Despite Mr Ghosn’s outward confidence that he would eventually clear his name, and a team of top defence lawyers, some suspect that he knew the odds were not in his favour. One person who worked closely with Mr Ghosn says: “There was no chance he was not going to go to jail. I think he looked at the options and thought a life in Lebanon fighting to save my reputation is better than a 10-year stretch in a Japanese jail.”
So far, reaction from Japanese authorities has been muted with all public offices closed during the extended New Year holiday. Prosecutors searched Mr Ghosn’s house earlier this week, looking for clues on his escape route. But already, Japanese government officials are privately expressing concerns about whether the justice ministry and prosecutors have enough experience in cross-border cases and the global intelligence-gathering network to pursue Mr Ghosn. The Tokyo Public Prosecutors Office, the Tokyo District Court and the Ministry of Justice could not be reached for comment.
Mr Ghosn’s return to his parents’ native Lebanon, apparently unnoticed through Beirut’s Rafic Hariri International Airport using a French passport and a Lebanese ID, comes at an uncomfortable time for the country.
Beirut is tackling a financial crisis, which has led its leaders to appeal to international allies for help. And it has been rocked by protests against its political elites since mid-October, which triggered the collapse of the government.
As a result, political sympathy for Mr Ghosn is limited. “He came back to us with his problems,” says a Lebanese politician involved in foreign affairs, who complains that Mr Ghosn doesn’t even use the Arabic pronunciation of his name, Gh-oss-un. “The last thing Lebanon needs right now is an issue with a major country like Japan.”
But as the world waits until next week for whatever details of the escape to emerge from press events by Mr Ghosn, a significant financial mystery may remain. People briefed on Mr Ghosn’s activities said it was likely that he used former US military officials to smuggle himself out of Japan, an expensive operation that could potentially cost him several million dollars. “It’s a complete mystery how he got the money,” says one person close to Nissan.
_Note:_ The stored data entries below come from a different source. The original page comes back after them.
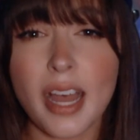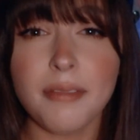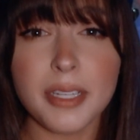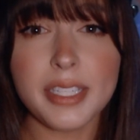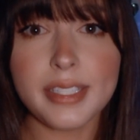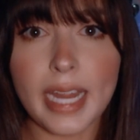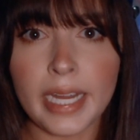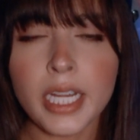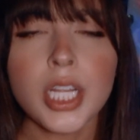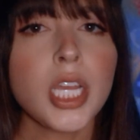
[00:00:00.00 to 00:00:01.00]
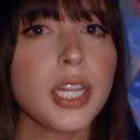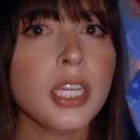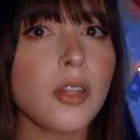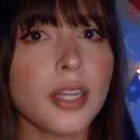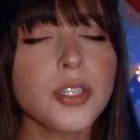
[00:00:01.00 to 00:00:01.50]
every state, the
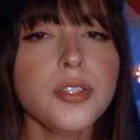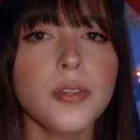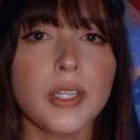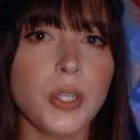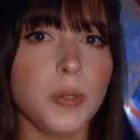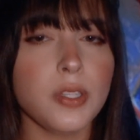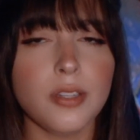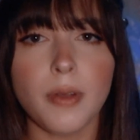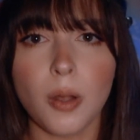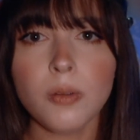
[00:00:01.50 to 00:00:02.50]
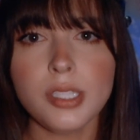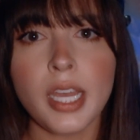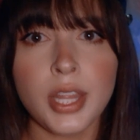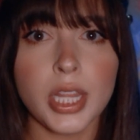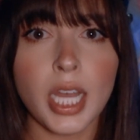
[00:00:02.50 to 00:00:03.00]
electors who get chosen to vote,
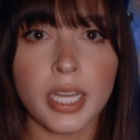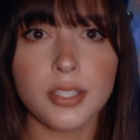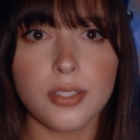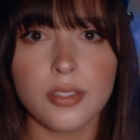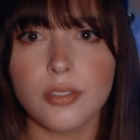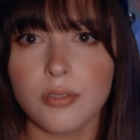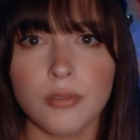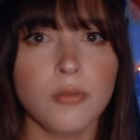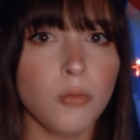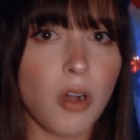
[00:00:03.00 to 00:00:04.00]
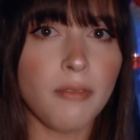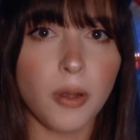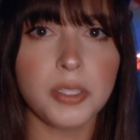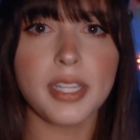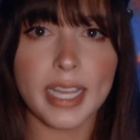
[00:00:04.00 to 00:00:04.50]
and thus what
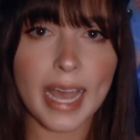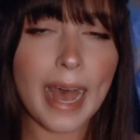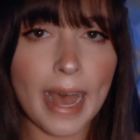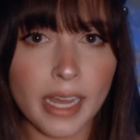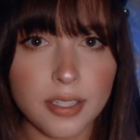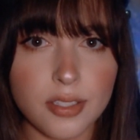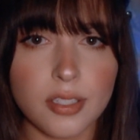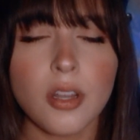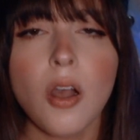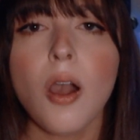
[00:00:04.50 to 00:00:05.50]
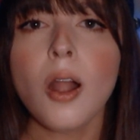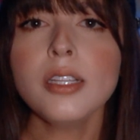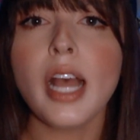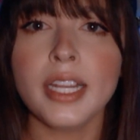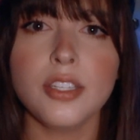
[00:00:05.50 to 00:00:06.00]
votes they cast, are
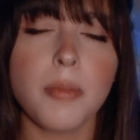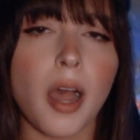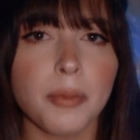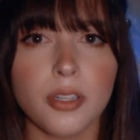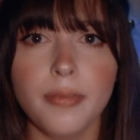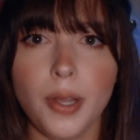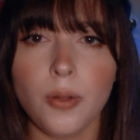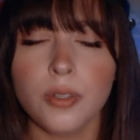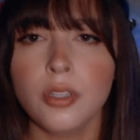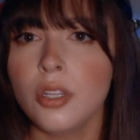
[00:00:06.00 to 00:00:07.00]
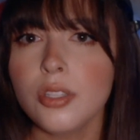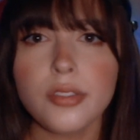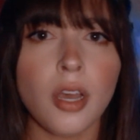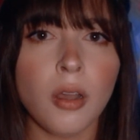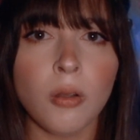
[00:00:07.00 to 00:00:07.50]
tied to the popular vote.
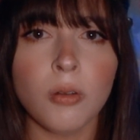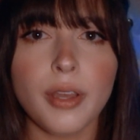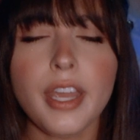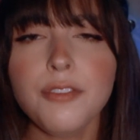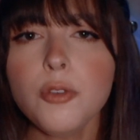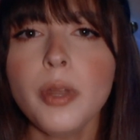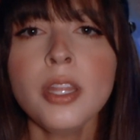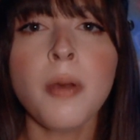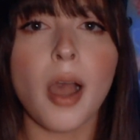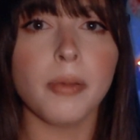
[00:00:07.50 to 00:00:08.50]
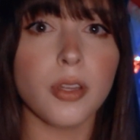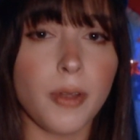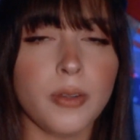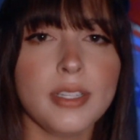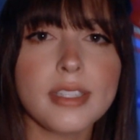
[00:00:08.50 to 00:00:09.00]
So if you win the popular
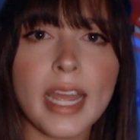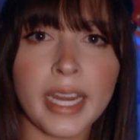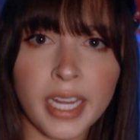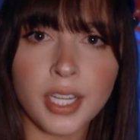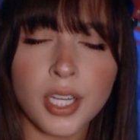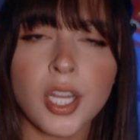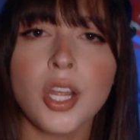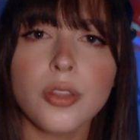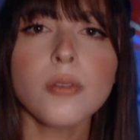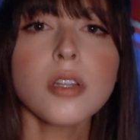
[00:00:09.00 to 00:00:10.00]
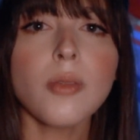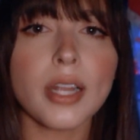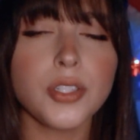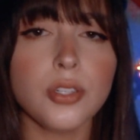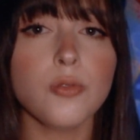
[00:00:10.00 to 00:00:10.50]
vote in a state, those
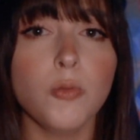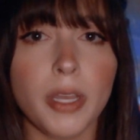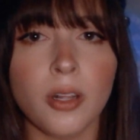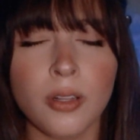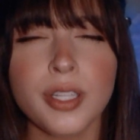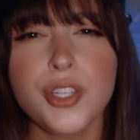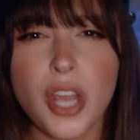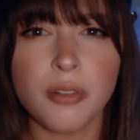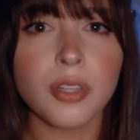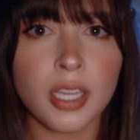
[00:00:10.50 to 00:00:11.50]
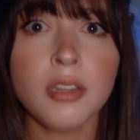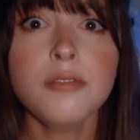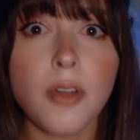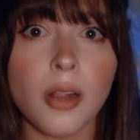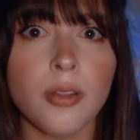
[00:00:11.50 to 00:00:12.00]
electors will generally
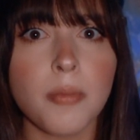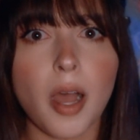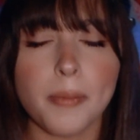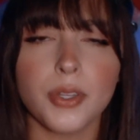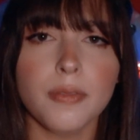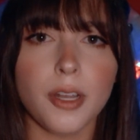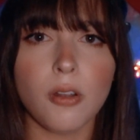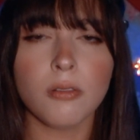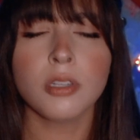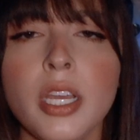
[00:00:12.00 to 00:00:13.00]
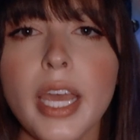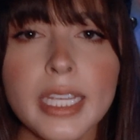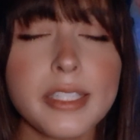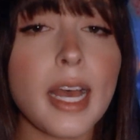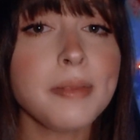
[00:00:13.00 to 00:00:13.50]
follow the popular vote,
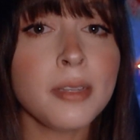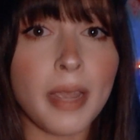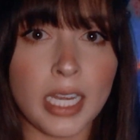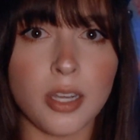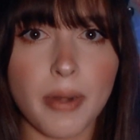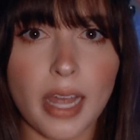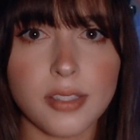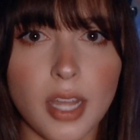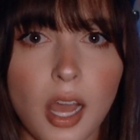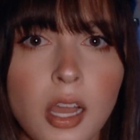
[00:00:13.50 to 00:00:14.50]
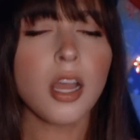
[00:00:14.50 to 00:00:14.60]
except in Maine and Nebraska.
Even including a $17m pay package in 2017-18, investments he made in real estate and other assets, people close to Nissan say it was still inconceivable he would have so much cash at hand to pull off the operation to flee Japan.
In addition to the fees he is theoretically paying to legal and communications teams across the world, Mr Ghosn recently agreed to pay $1m to settle fraud charges with the US Securities and Exchange Commission. Japanese authorities also plan to confiscate a total of nearly $14m he posted to the Tokyo District Court to be granted bail.
But the executive frequently dubbed “le cost killer” for his financial prudence will have judged any expense worth it to win — at least for now — his freedom.